OPINIÓN
Tierra de garzas
Opinión, por Miguel Anaya //
Había una vez un pueblo costero, rodeado de mares vibrantes y volcanes dormidos. Su nombre era Garzalandia. Sus habitantes, en su mayoría cangrejos, trabajaban incansablemente, mientras en lo alto, observándolos con mirada serena pero calculadora, reinaban las garzas.
A pesar de que los cangrejos eran muchos más, las garzas habían logrado convencerlos de que la mejor opción para gobernar eran ellas, así, para ser electas, a veces se presentaban en planillas azules, otras ocasiones con planillas naranjas o amarillas, incluso formaron una planilla llena de garzas de distintos colores, qué ya habían gobernado, pero se presentaban como algo nuevo. Los cangrejos discutían acaloradamente cual color era mejor e incluso se peleaban por ello, pues los simpatizantes de alguna u otra garza, a veces llegaban al fanatismo.
Los cangrejos pagaban impuestos que terminaban en los nidos de las aves. Garzas que gastaban lo recaudado en viajes alrededor del mundo con la excusa de que esos gastos eran necesarios para aportar una nueva visión a Garzalandia. Por si fuera poco, en aquel lugar había otro poder igual de influyente: las tortugas. Silenciosas y meticulosas, se movían con paso pausado, pero firme, administrando territorios, cobrando tributos y asegurando que las reglas no escritas de Garzalandia se cumplieran.
A través de décadas, las tortugas habían funcionado como instrumento de control de las garzas, pero durante los últimos años, el poder y crueldad de las tortugas se había incrementado. Nada se movía sin su autorización, y quien intentaba desafiar su orden, pronto descubría su error.

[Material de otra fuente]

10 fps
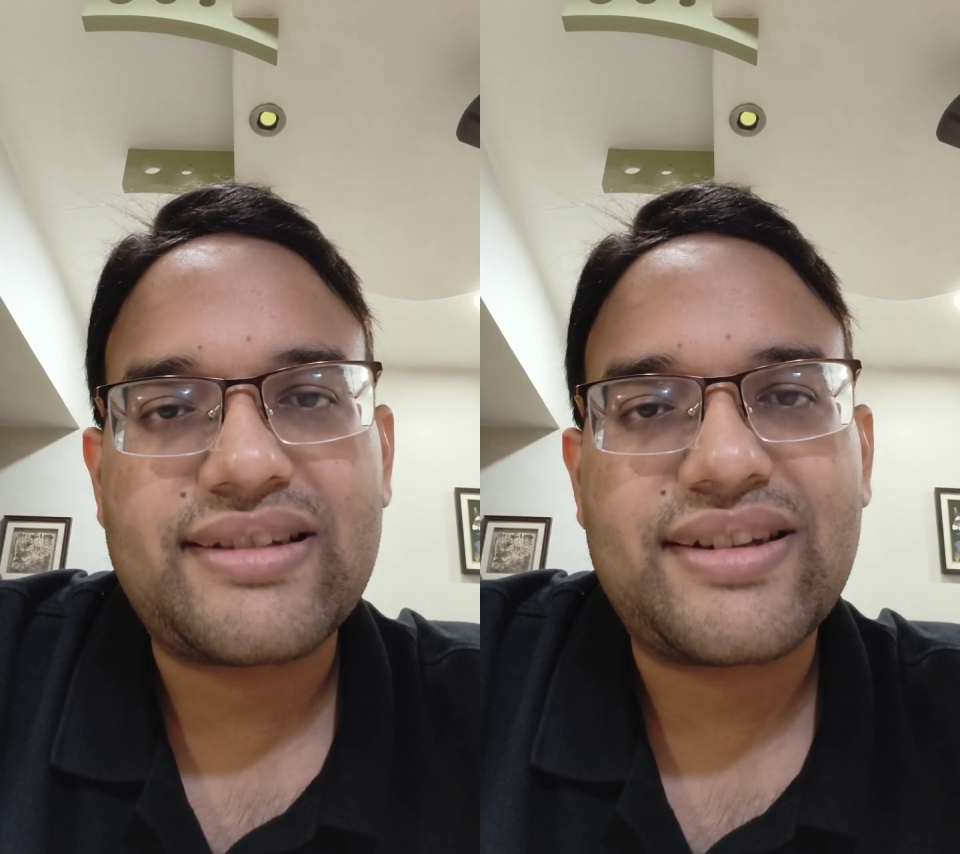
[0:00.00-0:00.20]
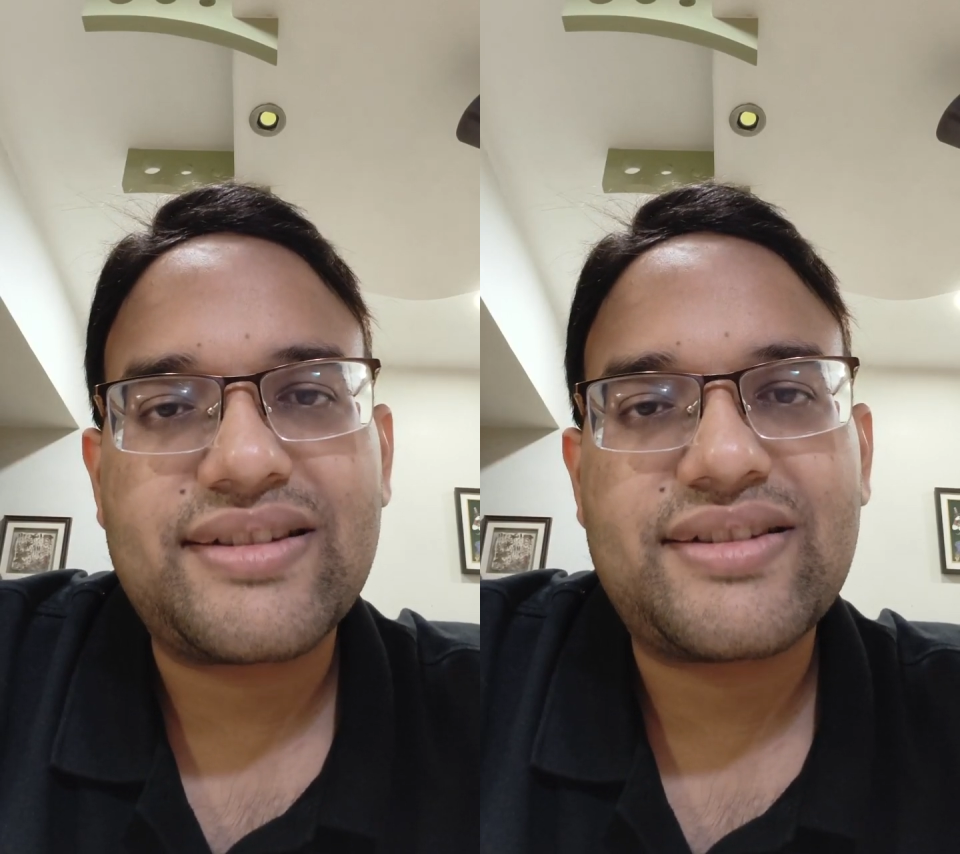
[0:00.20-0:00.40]

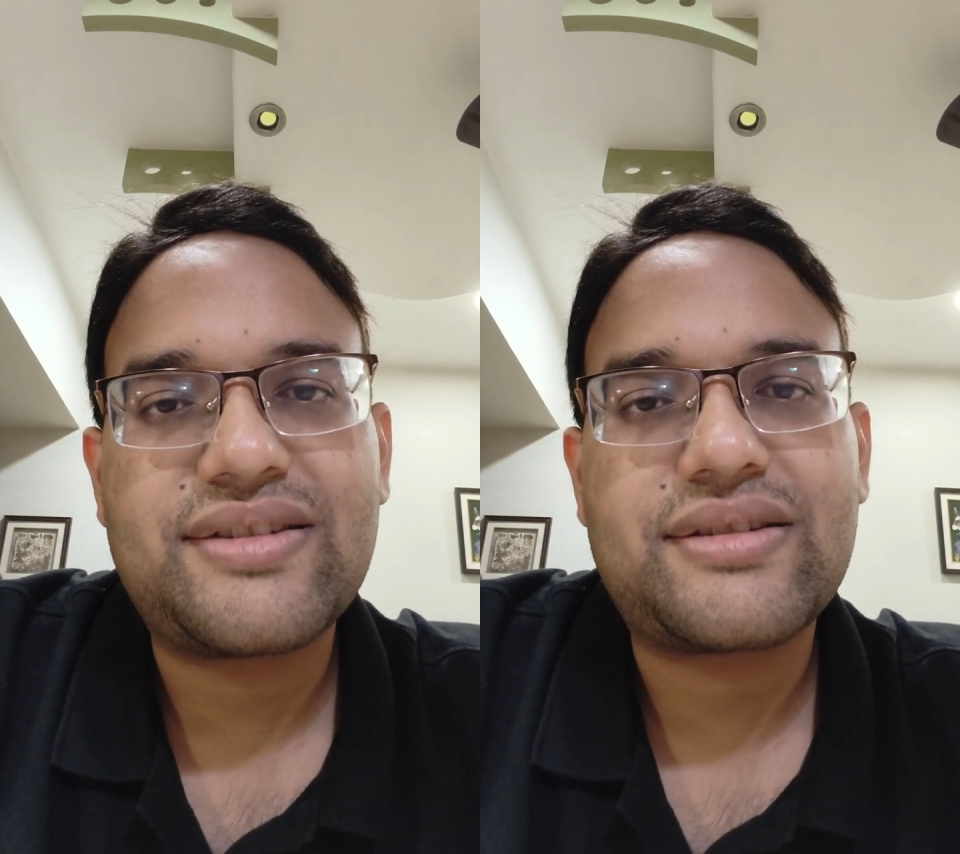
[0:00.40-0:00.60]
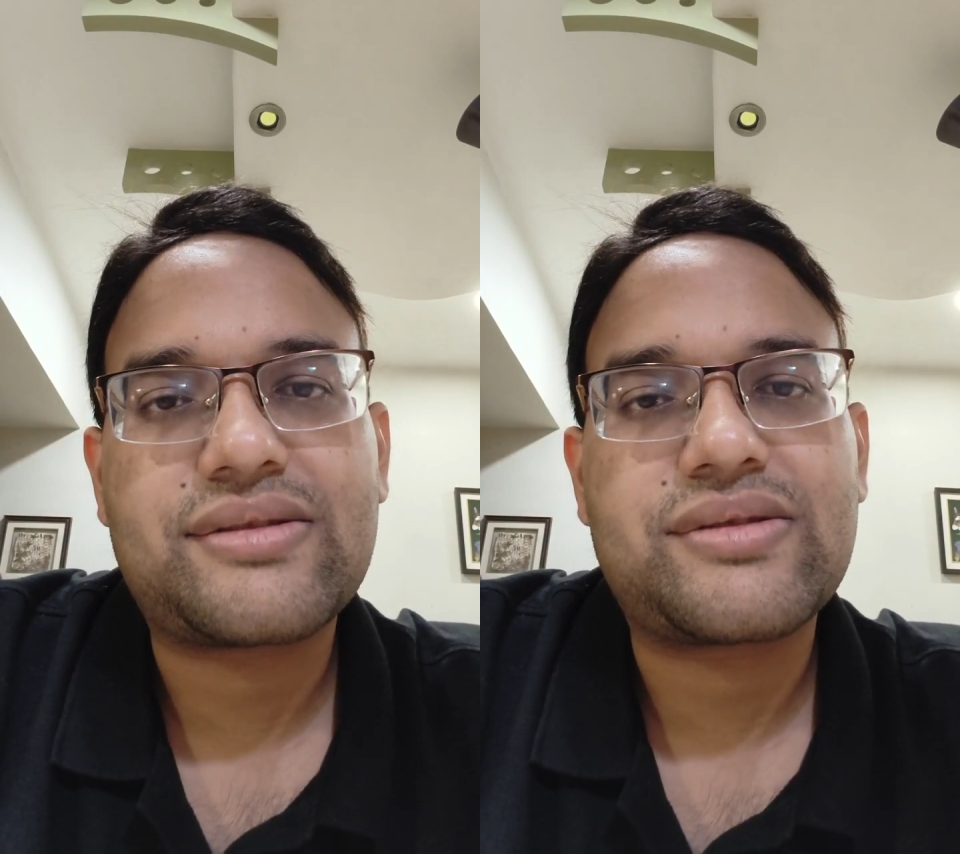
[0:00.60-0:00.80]

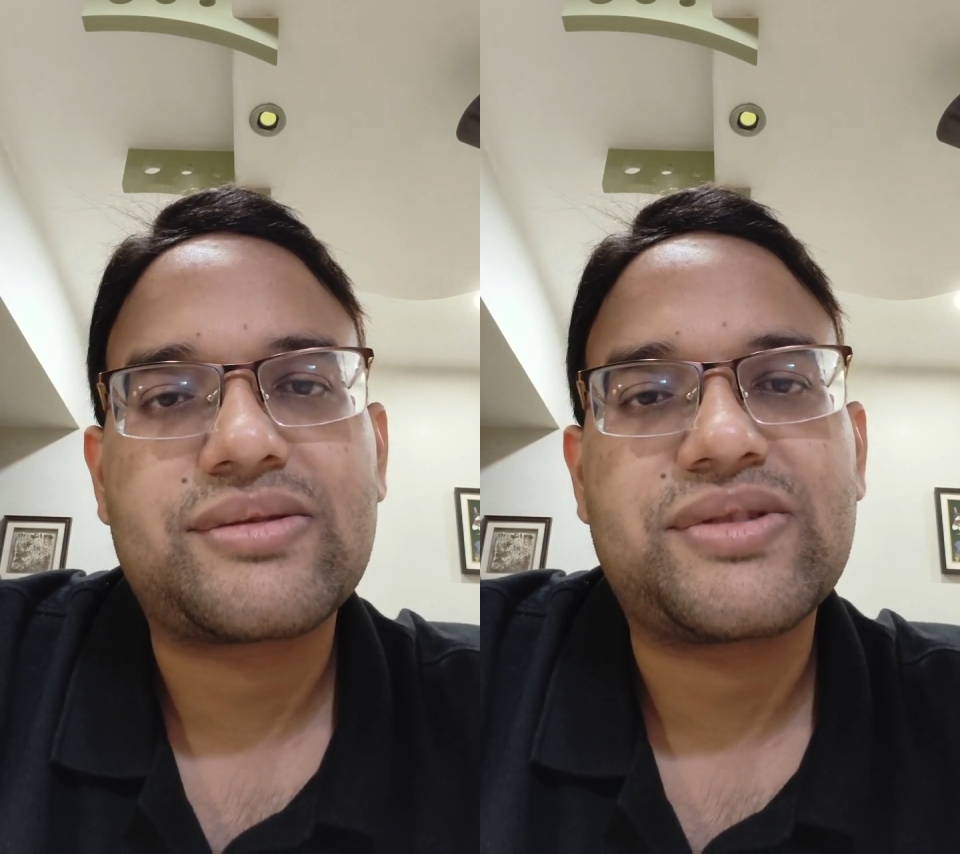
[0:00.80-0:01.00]
SS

A pesar de lo terrible de la situación, Garzalandia seguía siendo un paraíso en muchos ámbitos: playas doradas, una cultura envidiable, restaurantes llenos de vida, música que alegraba las tardes… pero también un profundo sentimiento de resignación. Cada tres años, las garzas recorrían las casas con promesas renovadas:
«Ahora sí, vamos a cuidar de ustedes.»
«Se acabó la corrupción.»
«Garantizaremos el agua limpia por los próximos 50 años.»
“Por fin solucionaremos el problema de la basura.”
Los cangrejos, esperanzados, votaban. Elegían garzas de distintos plumajes, algunas con atuendos sencillos, otras con palabras cautivadoras, otras calvas… Y luego regresaban a sus vidas, a sus jornadas interminables, al vaivén de promesas que nunca se cumplían, a vivir con miedo.
Mientras tanto, las tortugas seguían su marcha imperturbable. Ellas no cambiaban con las elecciones. No necesitaban discursos, ni votos, ni publicidad. Su autoridad era otra, más tangible, más cotidiana. Para los cangrejos, las tortugas no eran un gobierno; eran una certeza. Y en Garzalandia, la certeza era más fuerte que la esperanza, tanto así que, aunque suene increíble, muchos jóvenes cangrejos aspiraban a convertirse en tortugas, vestían falsas garras y caparazones, escuchaban música qué idolatraba a los reptiles, aunque esas canciones promovieran la violencia contra su propia especie.
Un día, un joven cangrejo se atrevió a preguntar:
—¿Y si dejamos de votar por garzas y elegimos a un cangrejo?
La respuesta llegó pronto, con el tono de resignación que se había arraigado en generaciones:
—No seas ingenuo. Si no votamos por las garzas, las tortugas seguirán gobernando igual. Nosotros, los cangrejos, no podemos cambiar nada.
Y así, la historia continuó:
Las garzas administraban el poder desde lo alto.
Las tortugas reinaban en las calles.
Los cangrejos trabajaban sin parar.
Y Garzalandia seguía su curso, siempre igual.
Pero entre los murmullos del pueblo, algo comenzó a cambiar. Algunos cangrejos dejaron de discutir sobre garzas de distintos colores y empezaron a hablar de comunidad. Dejaron de esperar soluciones desde las alturas y empezaron a construirlas entre ellos. Recordaron sus raíces y promovieron una cultura que resaltaba el orgullo de ser crustáceo.
Se reunieron para proteger sus propios intereses. Se organizaron para cuidar de sus familias. Crearon redes donde la voz de los cangrejos tenía peso, donde sus preocupaciones eran escuchadas.
Descubrieron que el cambio no siempre viene desde arriba. Cambiaron su manera de ver las cosas y sus rutinas, aprendiendo a trabajar en equipo. Entendieron que el ejercicio de gobierno también les correspondía y que si se lo proponían podían avanzar juntos, caminado en distinto sentido al acostumbrado.
Y así, aunque caminar hacia adelante nunca ha sido fácil para un cangrejo, por primera vez, decidieron intentarlo.